Il n'en est pas de même quand nous chantons une chanson populaire en nous accompagnant au piano, entourés de meubles de salon, ou dans une salle de concert ; il faut alors remplacer par l'artifice, ou, si vous voulez, par l'art, tout l'appoint poétique que fournit au chanteur paysan l'ensemble des choses dont il est entouré.

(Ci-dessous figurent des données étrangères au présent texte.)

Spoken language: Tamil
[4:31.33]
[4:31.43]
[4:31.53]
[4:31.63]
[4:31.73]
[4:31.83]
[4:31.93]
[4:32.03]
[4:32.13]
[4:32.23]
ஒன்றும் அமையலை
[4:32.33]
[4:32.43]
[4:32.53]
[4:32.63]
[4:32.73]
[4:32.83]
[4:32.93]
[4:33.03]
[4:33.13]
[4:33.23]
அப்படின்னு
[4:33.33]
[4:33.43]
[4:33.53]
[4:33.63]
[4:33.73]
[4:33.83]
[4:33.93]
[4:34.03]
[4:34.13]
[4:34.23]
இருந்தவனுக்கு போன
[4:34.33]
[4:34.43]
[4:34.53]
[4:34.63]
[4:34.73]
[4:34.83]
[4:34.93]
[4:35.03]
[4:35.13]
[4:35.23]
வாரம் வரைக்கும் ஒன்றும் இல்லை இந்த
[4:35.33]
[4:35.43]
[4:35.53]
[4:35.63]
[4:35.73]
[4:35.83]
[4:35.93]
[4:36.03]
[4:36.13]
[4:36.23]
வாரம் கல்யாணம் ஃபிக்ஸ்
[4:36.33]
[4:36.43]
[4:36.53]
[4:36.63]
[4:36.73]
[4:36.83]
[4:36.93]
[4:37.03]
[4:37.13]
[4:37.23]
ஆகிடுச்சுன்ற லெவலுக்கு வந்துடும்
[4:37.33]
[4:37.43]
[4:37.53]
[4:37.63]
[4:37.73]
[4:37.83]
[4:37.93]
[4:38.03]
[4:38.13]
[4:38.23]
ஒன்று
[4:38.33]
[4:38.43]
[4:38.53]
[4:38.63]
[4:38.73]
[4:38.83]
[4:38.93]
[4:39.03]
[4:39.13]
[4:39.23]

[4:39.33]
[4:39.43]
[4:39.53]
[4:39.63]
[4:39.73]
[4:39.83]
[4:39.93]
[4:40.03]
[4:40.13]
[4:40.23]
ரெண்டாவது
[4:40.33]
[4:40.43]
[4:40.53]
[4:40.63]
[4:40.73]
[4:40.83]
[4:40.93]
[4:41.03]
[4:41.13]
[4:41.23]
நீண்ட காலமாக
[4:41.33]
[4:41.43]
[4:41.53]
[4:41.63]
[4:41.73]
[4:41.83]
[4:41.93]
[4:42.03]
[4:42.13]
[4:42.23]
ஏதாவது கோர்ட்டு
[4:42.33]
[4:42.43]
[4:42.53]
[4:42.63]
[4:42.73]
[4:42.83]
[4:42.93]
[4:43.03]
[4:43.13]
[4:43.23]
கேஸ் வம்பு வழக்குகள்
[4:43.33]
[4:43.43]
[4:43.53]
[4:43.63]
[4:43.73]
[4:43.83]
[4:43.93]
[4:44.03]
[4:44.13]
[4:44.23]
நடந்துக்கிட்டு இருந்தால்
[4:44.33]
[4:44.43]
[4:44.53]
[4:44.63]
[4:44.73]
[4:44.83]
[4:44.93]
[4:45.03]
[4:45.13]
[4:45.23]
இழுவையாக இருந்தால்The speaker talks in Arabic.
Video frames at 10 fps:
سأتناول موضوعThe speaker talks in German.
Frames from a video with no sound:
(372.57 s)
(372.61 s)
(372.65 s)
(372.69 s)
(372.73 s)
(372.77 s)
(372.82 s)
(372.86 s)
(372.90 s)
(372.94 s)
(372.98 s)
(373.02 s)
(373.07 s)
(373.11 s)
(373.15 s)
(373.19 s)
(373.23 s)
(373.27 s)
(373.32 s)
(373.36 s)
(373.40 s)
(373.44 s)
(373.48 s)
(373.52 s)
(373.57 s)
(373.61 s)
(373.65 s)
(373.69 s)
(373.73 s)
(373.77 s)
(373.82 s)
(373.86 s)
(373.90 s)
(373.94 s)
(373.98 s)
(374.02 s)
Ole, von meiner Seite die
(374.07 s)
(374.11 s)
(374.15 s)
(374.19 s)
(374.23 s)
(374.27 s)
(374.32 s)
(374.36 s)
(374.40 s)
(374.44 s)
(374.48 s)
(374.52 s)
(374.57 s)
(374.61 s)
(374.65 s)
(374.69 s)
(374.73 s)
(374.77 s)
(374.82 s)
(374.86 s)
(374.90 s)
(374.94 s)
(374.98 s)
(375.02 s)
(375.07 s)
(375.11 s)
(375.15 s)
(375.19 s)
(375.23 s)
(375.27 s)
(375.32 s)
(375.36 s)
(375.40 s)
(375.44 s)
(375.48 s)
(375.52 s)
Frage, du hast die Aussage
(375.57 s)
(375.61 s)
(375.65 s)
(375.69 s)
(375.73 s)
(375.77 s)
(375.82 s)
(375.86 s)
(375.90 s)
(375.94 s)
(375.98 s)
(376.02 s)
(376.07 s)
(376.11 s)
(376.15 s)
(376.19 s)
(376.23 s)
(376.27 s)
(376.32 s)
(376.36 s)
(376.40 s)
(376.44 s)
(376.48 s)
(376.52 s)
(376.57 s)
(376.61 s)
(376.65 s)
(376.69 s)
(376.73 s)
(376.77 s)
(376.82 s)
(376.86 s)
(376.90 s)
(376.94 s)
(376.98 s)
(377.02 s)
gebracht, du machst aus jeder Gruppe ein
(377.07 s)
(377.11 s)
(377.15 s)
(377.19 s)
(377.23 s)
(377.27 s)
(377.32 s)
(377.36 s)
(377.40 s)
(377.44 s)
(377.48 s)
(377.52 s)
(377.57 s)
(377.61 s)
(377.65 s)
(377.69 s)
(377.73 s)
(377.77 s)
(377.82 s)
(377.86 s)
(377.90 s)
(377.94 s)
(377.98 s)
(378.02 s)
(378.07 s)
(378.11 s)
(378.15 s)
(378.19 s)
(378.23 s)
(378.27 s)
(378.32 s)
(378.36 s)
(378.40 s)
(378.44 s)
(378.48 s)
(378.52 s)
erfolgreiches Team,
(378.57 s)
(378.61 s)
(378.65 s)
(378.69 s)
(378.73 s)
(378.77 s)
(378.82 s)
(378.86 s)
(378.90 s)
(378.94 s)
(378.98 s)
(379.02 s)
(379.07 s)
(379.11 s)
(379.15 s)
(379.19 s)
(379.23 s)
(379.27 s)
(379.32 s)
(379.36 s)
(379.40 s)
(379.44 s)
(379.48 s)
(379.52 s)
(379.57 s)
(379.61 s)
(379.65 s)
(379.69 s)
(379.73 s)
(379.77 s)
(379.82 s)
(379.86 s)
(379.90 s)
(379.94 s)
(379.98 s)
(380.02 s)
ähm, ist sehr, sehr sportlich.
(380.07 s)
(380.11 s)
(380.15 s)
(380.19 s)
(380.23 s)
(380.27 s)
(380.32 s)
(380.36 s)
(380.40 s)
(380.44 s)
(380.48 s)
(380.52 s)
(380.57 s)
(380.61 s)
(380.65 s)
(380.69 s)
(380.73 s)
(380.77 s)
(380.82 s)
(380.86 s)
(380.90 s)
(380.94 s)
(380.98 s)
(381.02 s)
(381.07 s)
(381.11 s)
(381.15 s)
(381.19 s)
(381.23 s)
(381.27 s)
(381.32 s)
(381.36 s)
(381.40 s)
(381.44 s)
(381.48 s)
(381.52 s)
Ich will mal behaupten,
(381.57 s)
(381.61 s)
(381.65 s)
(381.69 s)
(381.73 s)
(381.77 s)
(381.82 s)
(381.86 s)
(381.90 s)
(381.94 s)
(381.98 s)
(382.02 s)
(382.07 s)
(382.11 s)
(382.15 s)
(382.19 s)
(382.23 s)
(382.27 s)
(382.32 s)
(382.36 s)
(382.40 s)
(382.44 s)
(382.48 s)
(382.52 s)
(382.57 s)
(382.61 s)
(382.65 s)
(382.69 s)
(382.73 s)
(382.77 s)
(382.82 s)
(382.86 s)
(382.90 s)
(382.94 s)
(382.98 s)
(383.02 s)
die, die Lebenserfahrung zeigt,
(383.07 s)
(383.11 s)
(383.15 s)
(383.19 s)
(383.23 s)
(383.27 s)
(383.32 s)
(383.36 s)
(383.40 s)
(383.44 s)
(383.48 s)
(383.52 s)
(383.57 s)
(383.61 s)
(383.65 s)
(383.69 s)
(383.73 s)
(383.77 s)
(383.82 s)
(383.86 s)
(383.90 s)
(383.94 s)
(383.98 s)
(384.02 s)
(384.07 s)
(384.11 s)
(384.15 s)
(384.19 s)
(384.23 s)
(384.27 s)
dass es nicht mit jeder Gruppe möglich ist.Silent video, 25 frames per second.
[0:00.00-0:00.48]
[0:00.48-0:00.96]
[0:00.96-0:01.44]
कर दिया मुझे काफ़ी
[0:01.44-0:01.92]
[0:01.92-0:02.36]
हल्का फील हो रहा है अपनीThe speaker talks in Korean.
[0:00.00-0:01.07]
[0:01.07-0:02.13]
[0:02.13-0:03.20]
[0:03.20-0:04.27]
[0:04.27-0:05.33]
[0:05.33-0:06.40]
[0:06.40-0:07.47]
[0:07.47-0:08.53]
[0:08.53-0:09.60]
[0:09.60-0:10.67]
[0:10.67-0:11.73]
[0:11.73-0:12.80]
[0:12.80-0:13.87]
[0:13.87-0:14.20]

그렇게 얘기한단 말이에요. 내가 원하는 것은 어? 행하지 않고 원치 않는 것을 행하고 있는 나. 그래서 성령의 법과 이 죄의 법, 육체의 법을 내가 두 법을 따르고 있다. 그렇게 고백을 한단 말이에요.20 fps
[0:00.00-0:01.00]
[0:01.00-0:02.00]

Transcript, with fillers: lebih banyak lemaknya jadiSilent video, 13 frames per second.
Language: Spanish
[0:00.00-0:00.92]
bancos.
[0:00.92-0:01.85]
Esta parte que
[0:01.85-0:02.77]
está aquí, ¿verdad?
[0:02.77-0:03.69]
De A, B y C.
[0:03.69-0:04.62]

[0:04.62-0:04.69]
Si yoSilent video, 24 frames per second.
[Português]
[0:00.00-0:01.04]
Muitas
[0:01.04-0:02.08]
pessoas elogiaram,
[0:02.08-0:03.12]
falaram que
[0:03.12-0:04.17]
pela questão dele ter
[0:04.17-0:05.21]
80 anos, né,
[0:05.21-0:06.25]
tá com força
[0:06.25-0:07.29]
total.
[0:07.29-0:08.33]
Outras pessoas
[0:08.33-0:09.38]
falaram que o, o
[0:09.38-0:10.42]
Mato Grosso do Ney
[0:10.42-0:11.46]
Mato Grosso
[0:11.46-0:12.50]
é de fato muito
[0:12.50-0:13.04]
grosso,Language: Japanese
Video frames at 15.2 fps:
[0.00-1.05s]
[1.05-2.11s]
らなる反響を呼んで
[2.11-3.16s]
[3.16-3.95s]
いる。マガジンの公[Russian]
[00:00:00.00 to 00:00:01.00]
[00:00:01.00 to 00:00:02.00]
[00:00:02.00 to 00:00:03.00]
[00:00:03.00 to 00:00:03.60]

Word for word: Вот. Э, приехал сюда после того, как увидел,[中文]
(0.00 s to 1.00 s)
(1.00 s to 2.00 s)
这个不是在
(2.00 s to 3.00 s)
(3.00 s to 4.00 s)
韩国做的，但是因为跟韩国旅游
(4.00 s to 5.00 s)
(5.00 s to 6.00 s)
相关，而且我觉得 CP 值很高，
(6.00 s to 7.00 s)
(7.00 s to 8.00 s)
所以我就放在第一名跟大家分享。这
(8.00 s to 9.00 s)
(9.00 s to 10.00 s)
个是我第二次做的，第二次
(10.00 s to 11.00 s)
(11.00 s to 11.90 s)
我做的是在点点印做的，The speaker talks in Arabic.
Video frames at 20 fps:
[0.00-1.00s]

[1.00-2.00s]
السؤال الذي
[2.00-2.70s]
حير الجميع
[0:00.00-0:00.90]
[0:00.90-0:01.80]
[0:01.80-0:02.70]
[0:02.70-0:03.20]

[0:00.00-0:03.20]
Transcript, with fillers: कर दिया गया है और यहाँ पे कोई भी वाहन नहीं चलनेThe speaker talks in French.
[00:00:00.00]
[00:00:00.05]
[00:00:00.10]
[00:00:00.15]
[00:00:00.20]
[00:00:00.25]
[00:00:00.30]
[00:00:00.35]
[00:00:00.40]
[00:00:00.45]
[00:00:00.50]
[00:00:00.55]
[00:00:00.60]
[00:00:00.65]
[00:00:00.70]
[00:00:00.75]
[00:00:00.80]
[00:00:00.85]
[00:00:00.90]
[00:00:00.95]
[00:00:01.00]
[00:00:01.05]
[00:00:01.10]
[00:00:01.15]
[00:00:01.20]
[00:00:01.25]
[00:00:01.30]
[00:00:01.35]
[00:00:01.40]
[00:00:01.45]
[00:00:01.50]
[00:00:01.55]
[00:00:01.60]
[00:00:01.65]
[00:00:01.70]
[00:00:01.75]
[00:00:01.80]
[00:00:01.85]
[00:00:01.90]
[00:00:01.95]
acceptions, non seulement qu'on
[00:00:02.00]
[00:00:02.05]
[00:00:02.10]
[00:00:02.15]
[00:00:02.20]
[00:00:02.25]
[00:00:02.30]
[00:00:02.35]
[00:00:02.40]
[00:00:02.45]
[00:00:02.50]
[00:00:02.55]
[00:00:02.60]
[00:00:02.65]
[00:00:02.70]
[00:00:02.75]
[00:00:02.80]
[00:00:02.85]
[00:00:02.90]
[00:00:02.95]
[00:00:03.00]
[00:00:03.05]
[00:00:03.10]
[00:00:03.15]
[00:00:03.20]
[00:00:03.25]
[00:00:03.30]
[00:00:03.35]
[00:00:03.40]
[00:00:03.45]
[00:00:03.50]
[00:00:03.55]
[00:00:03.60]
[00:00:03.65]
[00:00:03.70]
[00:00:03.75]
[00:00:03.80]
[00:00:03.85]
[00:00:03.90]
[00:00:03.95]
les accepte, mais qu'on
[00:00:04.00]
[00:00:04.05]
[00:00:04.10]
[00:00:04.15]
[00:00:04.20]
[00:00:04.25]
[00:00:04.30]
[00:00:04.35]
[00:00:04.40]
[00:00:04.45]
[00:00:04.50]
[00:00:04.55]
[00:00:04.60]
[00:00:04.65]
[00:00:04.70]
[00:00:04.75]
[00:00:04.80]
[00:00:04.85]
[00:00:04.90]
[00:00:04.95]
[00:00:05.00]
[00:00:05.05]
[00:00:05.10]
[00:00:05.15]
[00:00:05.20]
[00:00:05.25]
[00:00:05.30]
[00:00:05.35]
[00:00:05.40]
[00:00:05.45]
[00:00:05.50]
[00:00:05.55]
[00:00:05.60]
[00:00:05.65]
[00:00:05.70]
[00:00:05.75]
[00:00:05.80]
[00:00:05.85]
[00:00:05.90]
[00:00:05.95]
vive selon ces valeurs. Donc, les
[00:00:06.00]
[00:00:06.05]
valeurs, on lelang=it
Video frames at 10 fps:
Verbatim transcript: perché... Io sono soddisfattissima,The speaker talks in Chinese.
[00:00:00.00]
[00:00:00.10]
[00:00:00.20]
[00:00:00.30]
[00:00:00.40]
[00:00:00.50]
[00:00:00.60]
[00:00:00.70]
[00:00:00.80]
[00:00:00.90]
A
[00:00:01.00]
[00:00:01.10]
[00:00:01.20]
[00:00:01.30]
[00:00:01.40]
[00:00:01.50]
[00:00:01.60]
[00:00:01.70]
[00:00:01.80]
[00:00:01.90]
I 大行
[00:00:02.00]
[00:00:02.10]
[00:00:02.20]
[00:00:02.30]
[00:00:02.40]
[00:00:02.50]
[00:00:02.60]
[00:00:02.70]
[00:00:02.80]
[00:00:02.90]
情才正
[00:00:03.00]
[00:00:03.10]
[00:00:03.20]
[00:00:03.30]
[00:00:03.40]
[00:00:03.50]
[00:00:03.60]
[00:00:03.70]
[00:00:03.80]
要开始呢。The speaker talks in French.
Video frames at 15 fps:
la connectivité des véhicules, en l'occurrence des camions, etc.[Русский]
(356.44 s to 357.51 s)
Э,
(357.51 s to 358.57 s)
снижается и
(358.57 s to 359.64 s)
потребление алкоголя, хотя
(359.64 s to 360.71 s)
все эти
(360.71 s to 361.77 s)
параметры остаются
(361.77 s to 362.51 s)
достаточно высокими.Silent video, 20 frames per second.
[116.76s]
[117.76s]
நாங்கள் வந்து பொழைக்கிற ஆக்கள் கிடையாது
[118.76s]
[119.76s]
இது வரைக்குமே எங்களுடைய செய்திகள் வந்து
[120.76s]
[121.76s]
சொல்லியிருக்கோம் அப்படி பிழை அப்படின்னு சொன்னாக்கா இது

Quelquefois on peut en donner l'illusion en imitant la voix du paysan, en adoptant pour son interprétation cette voix inéduquée, monocorde, qu'elle soit dolente ou joyeuse, et qui ne se soucie point de se modeler, de prendre des formes diverses d'après les paroles qu'elle énonce.

D'autres fois, au contraire, il faut, par des moyens de diction, par des arrêts, des " temps " ou des accélérations indiqués par le goût, inspirés par le sentiment, donner à cette chanson toute la poésie, toute l'allure, tout le mouvement qui est en elle ; et, si l'on veut relater un drame ou une idylle, ne pas reculer devant certains moyens un peu dramatiques, - employés avec mesure, avec discrétion. Je ne dis pas qu'on puisse donner ainsi, d'une façon absolue, l'impression de la chanson chantée dans son milieu, à son heure et par la voix qu'elle exigerait en réalité ; mais on peut, du moins, lui faire rendre un effet poétique, ou en tirer un élément d'émotion.


1. Cité dans le traité de chant de M. Isnardon.
2. Ibidem.
3- Bourgault-Ducoudray : Chansons de la Basse-Bretagne.
4.Bourgault-Ducoudray : Chansons de la Basse-Bretagne.